Siyaset- Basın ve Halkın bakışı

Abone Ol

Siyasi aktörler ile gazeteciler aynı kaderi paylaşırlar. Bu ikisinde vefa diye bir şey yoktur.

Var diyenlere de hiç itibar etmiyorum. Zira biz kırkıncı yılına girdiğimiz gazetecilik mesleğinde bunu her gün yaşadık, yaşamaya da devam ediyoruz.

Buyurun anlatalım;

A Partisinin Milletvekili, Belediye Başkanı ya da İl Başkanı olsun fark etmez. Bu insan için bir ay içinde belki on tane haber yaparsınız. Yaptıklarını anlatır ve bunları kamuoyuna duyurursunuz. Bu yaptıklarınızdan dolayı bir defa arayıp da size teşekkür etmez.

O Milletvekili bir tanıdığı arkadaşının on tane işini çözmüştür. Ama 11. İşinde ise sorun çıkmış, onu çözememiştir. İşte o zaman dananın kuyruğu kopar. O vekil için dili ne kadar dönüyorsa o kadar sallar. Demez ki ya bu adam benim daha önceki işlerimi yaptı. Bunu da çözemedi demez. Eleştirilerini bir ömür boyu her yerde yapar. Bunu da yaparken; adamdan bir talebimiz oldu çözmedi, isteseydi çözerdi diye konuşur.
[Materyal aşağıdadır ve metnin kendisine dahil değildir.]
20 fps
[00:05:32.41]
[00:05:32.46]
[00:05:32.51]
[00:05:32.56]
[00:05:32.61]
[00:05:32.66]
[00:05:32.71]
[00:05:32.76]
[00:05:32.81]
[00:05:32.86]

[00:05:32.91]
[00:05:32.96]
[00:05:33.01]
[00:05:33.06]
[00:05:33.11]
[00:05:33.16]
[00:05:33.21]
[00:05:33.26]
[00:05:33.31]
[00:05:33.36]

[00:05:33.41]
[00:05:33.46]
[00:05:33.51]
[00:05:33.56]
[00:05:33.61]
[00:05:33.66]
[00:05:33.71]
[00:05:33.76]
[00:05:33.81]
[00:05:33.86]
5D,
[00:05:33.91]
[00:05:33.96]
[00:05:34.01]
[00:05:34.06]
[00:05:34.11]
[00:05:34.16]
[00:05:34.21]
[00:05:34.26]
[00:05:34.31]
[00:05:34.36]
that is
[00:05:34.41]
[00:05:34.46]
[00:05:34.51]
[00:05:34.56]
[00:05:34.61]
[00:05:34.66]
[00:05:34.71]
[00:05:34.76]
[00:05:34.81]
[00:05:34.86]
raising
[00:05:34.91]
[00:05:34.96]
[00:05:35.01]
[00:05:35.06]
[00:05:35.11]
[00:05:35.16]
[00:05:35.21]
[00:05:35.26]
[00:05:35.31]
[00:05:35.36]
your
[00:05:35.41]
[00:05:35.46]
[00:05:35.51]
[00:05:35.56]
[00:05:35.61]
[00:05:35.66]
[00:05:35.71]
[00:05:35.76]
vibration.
Daha önce yapılanları unutmuştur.

Bu iki örneğe baktığımızda ne siyasetçinin ne de gazetecinin yaptığı işleri nedeniyle vefa görmemiştir.
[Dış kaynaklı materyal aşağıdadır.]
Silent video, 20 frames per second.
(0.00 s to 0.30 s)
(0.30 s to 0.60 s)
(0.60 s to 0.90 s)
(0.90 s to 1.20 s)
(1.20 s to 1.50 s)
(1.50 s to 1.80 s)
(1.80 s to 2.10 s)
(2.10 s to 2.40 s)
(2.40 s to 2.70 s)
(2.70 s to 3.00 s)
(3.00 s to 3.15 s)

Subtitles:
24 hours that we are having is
Vefasızlık bu mesleğin alın yazgısıdır, kaderidir.

Sokakta yürürüz;

Vatandaş bizi yakalar, şunu neden yazmıyorsunuz? Bunu neden gündeme getirmiyorsunuz? Tabii adamlar size iyi bakıyor hakaretlerine uğrarız.

Bizde fotoğraf makinasını çıkartıp fotoğrafını çekmek istediğimizde, sesini kaydetmek istediğimizde hemen celallenir, beni çekmeyin, beni bu işe karıştırmayın. Ben neden aramı bozayım ki diye konuşmalar başlar.

Anadolu da küçük kentlerde gazetecilik yapan, siyaset yapan her insanın başına gelecek şeylerdir bu yazmaya çalıştıklarım.

Günlük hayatımızda, siyasetçi mutlu değil, gazeteci mutlu değil, halk ise hiç mutlu değil.

Bu işte bir sorun var.

Ama bu sorunu da hiç birimiz çözemiyor, çözmeye gücümüz yetmiyor. Ben bu işten artık bir şey anlamaz oldum. Anlayan bir adım beri çıksın!...

NOT: Yazdığımızı dikkate alıp emek vererek haberlerini yaptığımız insanlar arayarak bir teşekkür etmek suretiyle başlangıç yapabilirler. Belki de işin püf noktası budur.